//! A handful of universal regular expressions.
//!
//! This is a collection of the most used regular expressions to reduce making rudimentary mistakes and make the code even more readable.
//! Except English, there are patterns for five other languages as Persian, French, German, Arabic and Chinese.
/// Should be used inside the **list** method for its full capability.
pub const ALPHA_NUMERIC: &str = "a-zA-Z0-9";
/// Should be used inside the **list** method for its full capability.
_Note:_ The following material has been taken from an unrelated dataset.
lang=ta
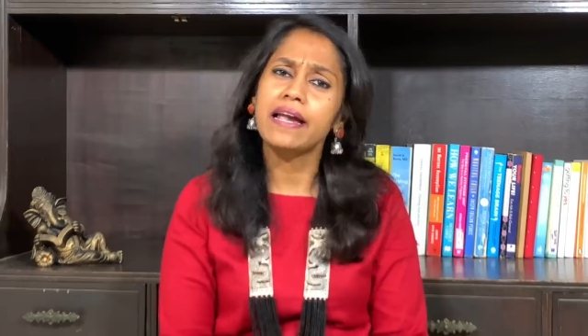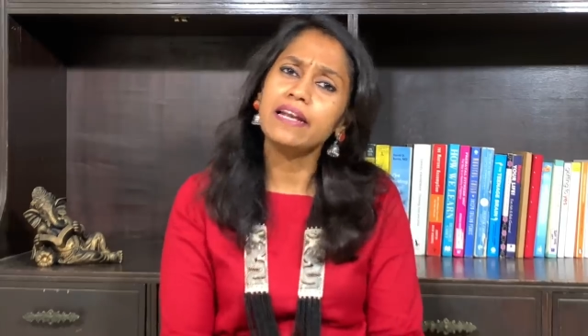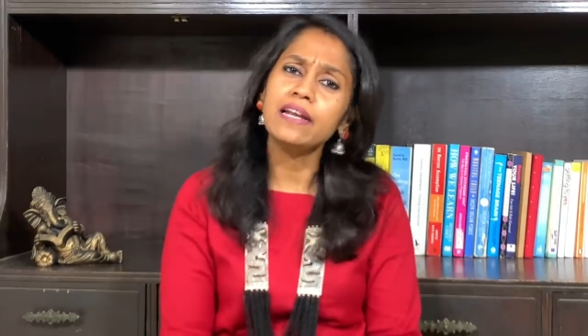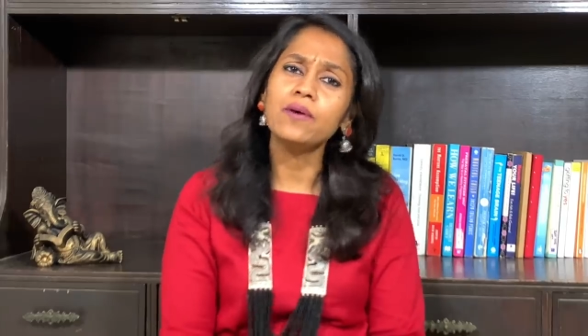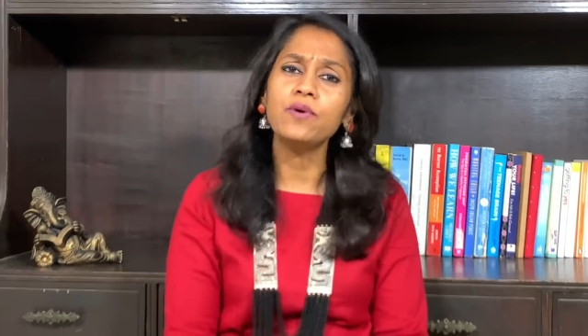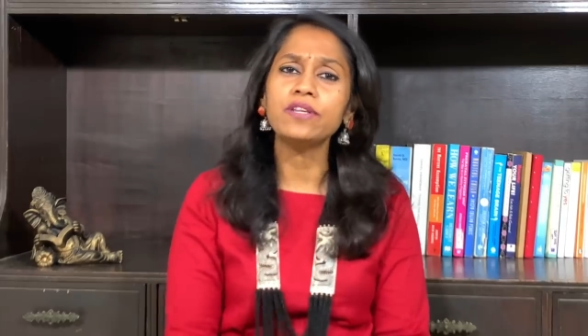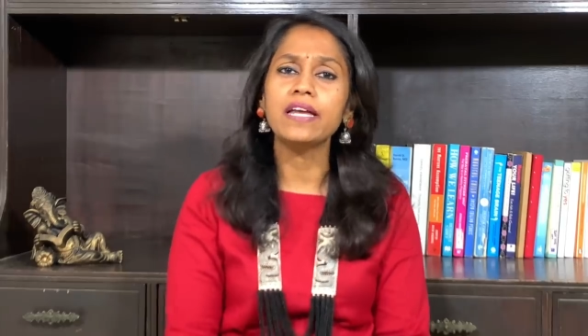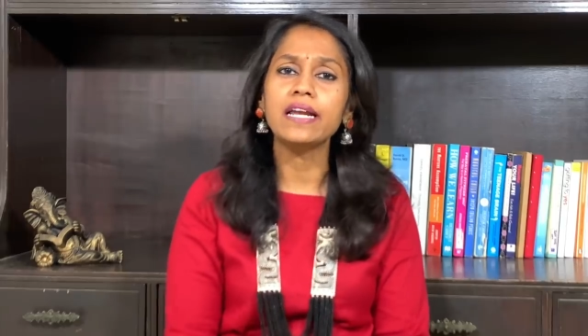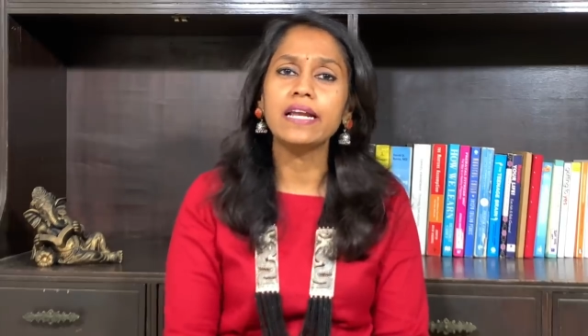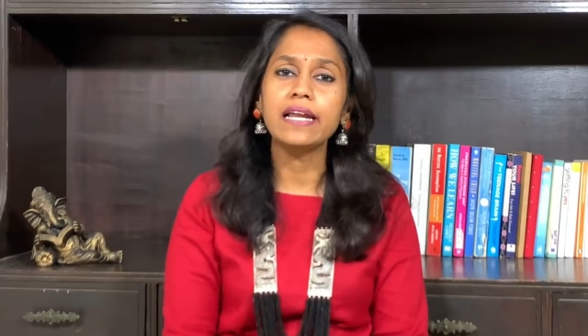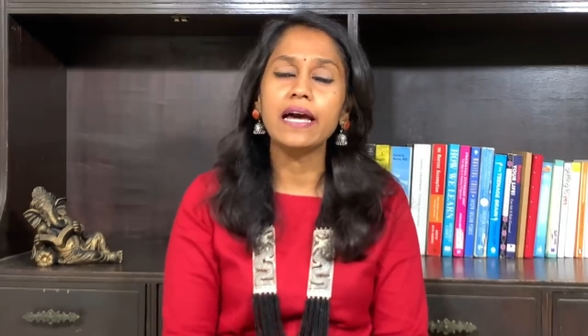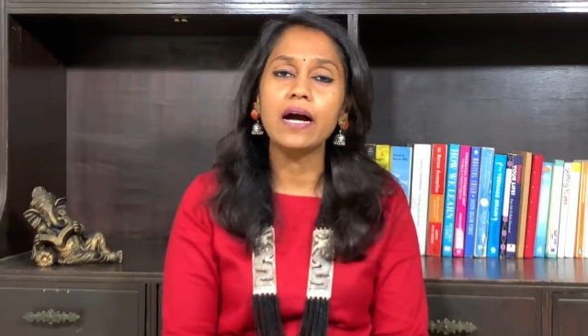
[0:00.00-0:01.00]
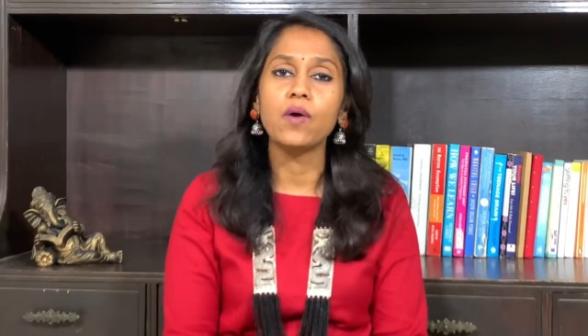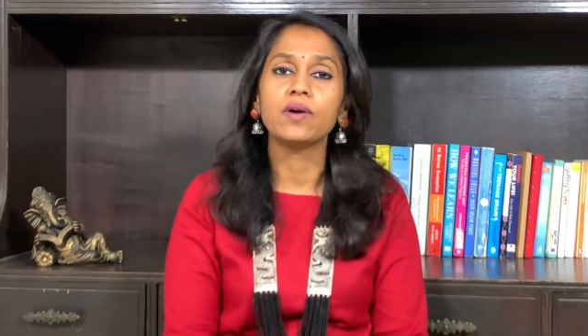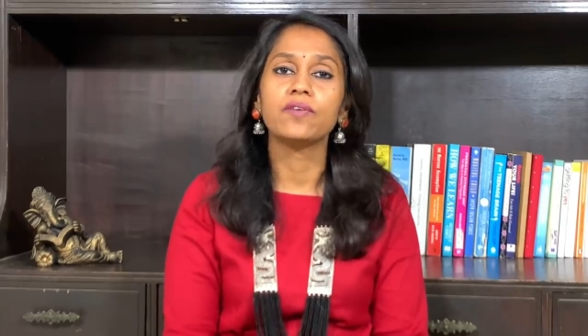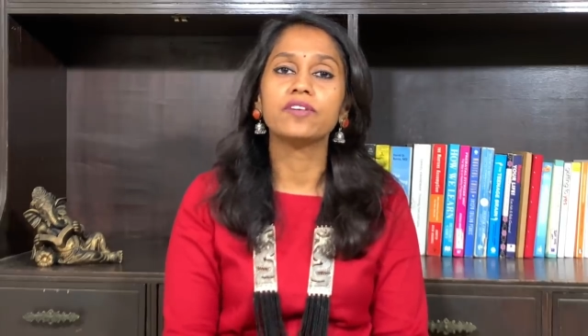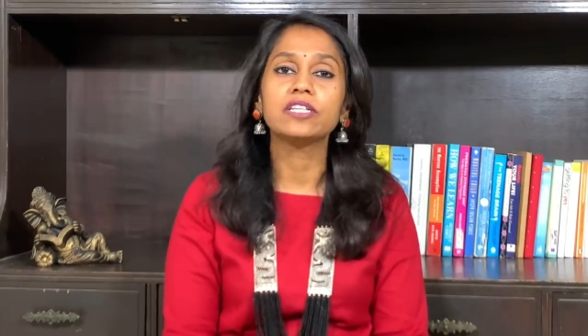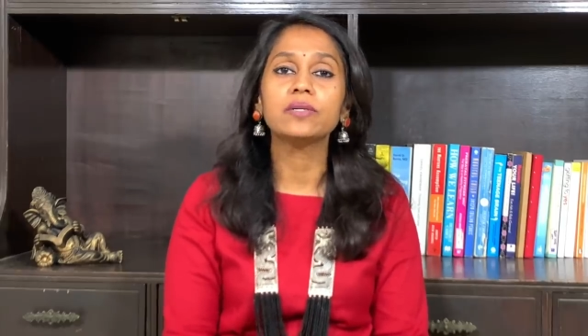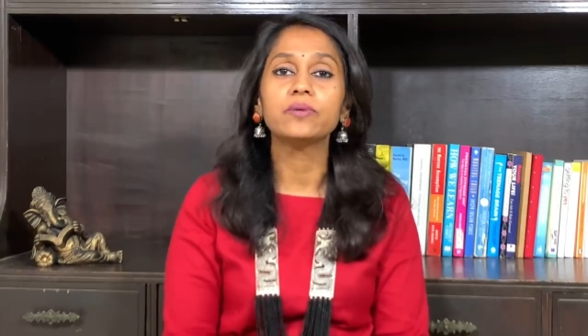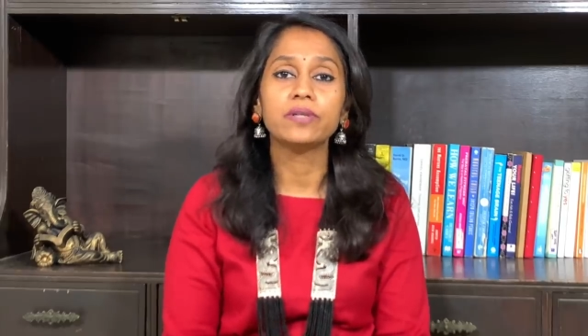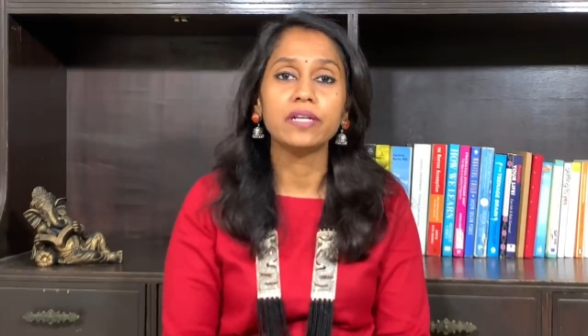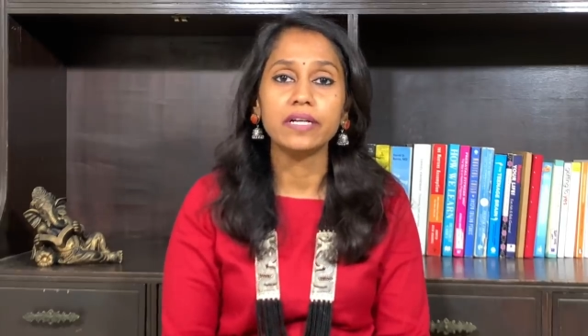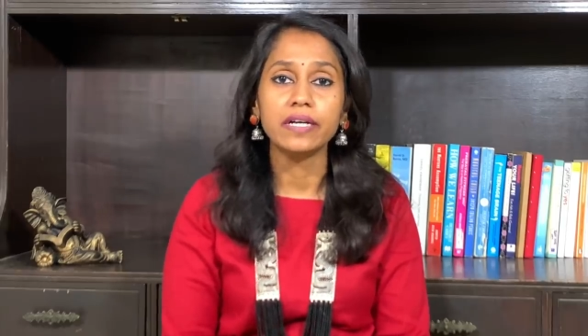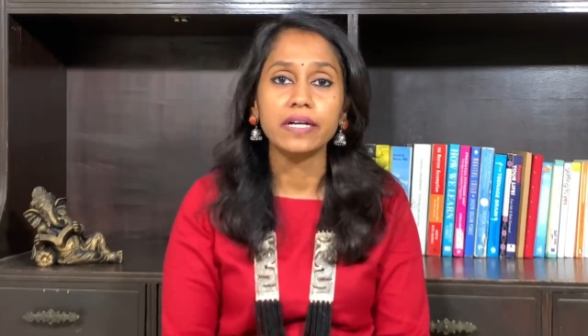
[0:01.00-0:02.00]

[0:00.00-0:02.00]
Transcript: என்னவோ தெரியல அவங்க வந்து ஒரு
pub const UPPER_LOWER_CASE: &str = "a-zA-Z";
/// Should be used inside the **list** method for its full capability.
pub const LOWER_CASE: &str = "a-z";
/// Should be used inside the **list** method for its full capability.
pub const UPPER_CASE: &str = "A-Z";
/// Should be used inside the **list** method for its full capability.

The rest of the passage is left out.